A GEORGE II SABICU LIBRARY ARMCHAIR
A GEORGE II SABICU LIBRARY ARMCHAIR

CIRCA 1750, PROBABLY IRISH

細節
A GEORGE II SABICU LIBRARY ARMCHAIR
Circa 1750, probably Irish
The arched rectangular back, arms and bow-fronted square seat upholstered in brown-ground floral-patterned silk, each inscrolled arm terminal set with a scallop shell and acanthus-wrapped, the squared downswept uprights with acanthus-carved base, each acanthus-headed cabriole leg with gadrooned volute angles and knuckled hairy lion paw feet, largely rerailed, rear left foot partially replaced in mahogany

拍品專文

With its distinctive high profiled paw feet and typically Irish attenuated muscular ankles, this chair relates closely to a stool sold from the Estate of Sydney R. Newman in these Rooms, 12 October 1996, lot 249. A further identifiable group of stools, probably all executed in the same workshop and displaying the same exaggerated paw-and-ball feet, comprise a single example from the collection of Frank Crozier Knowles, sold with contemporary needlework at Christie's New York, 22 October 1988, lot 208 ($38,500); a pair, one of which was stamped 'IDS', presumably for a journeyman chairmaker, lacking their needlework, sold anonymously at Christie's London, 25 October 1990, lot 109; a further pair, probably the same, advertised by Mallett in 1998; and another sold anonymously in these Rooms, 13 April 2000, lot 129.

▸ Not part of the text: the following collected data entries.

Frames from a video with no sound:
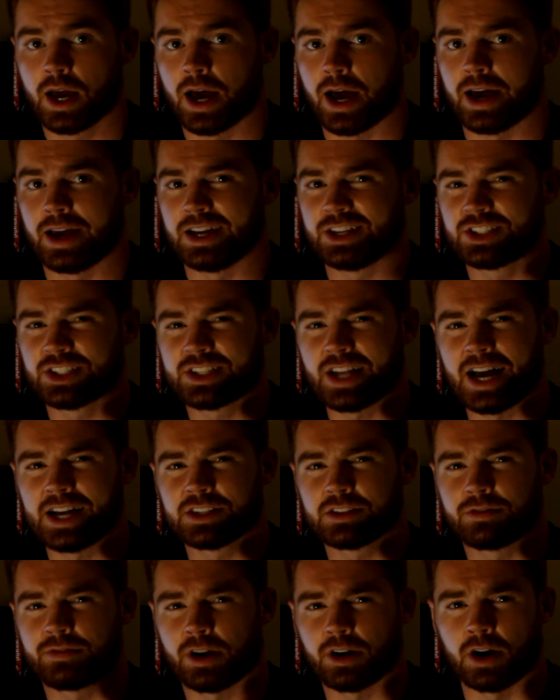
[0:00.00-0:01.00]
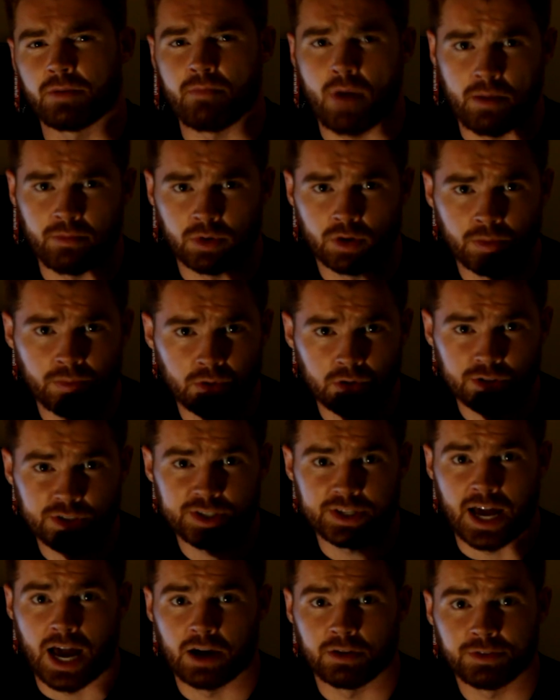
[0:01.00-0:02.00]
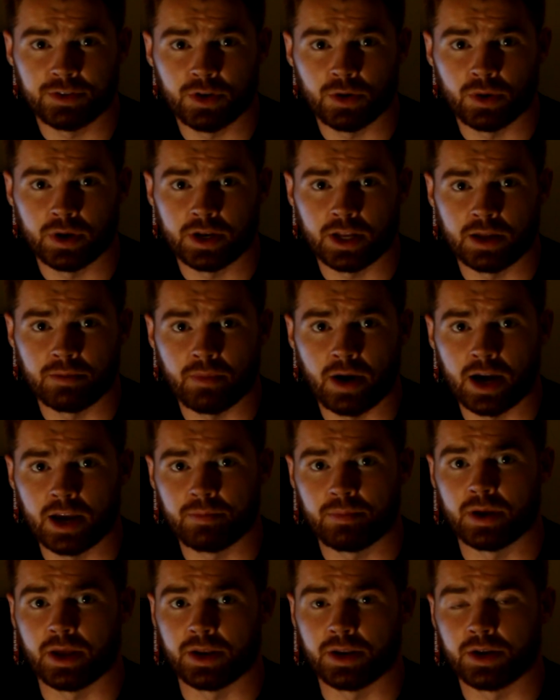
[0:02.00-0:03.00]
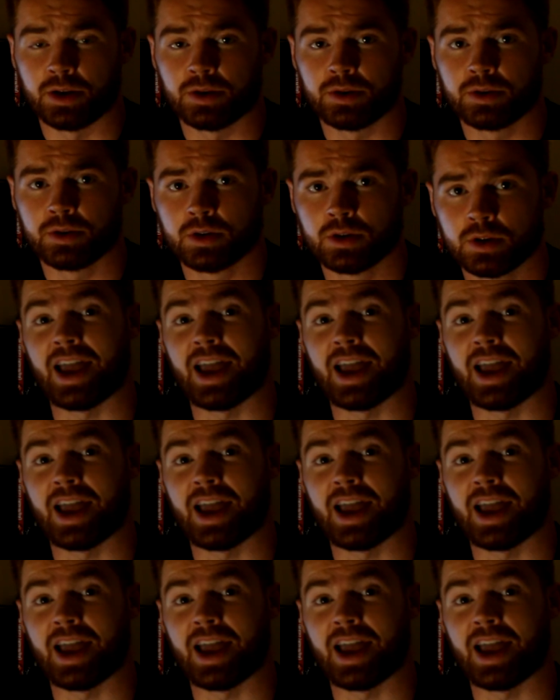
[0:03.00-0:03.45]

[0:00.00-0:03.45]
It just has a very memorable sound to it, in my opinion.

A suite of side chairs with similarly articulated animal legs and feet are illustrated in situ in the State Sitting-Room at Castle Ashby, Northamptonshire (H.A. Tipping, English Homes, period III, vol.II, London, 1927, p.177, fig.210).

The use of solid sabicu on seat-furniture is extremely unusual, perhaps suggesting that the original patron had strong Colonial ties, perhaps through the East India Company.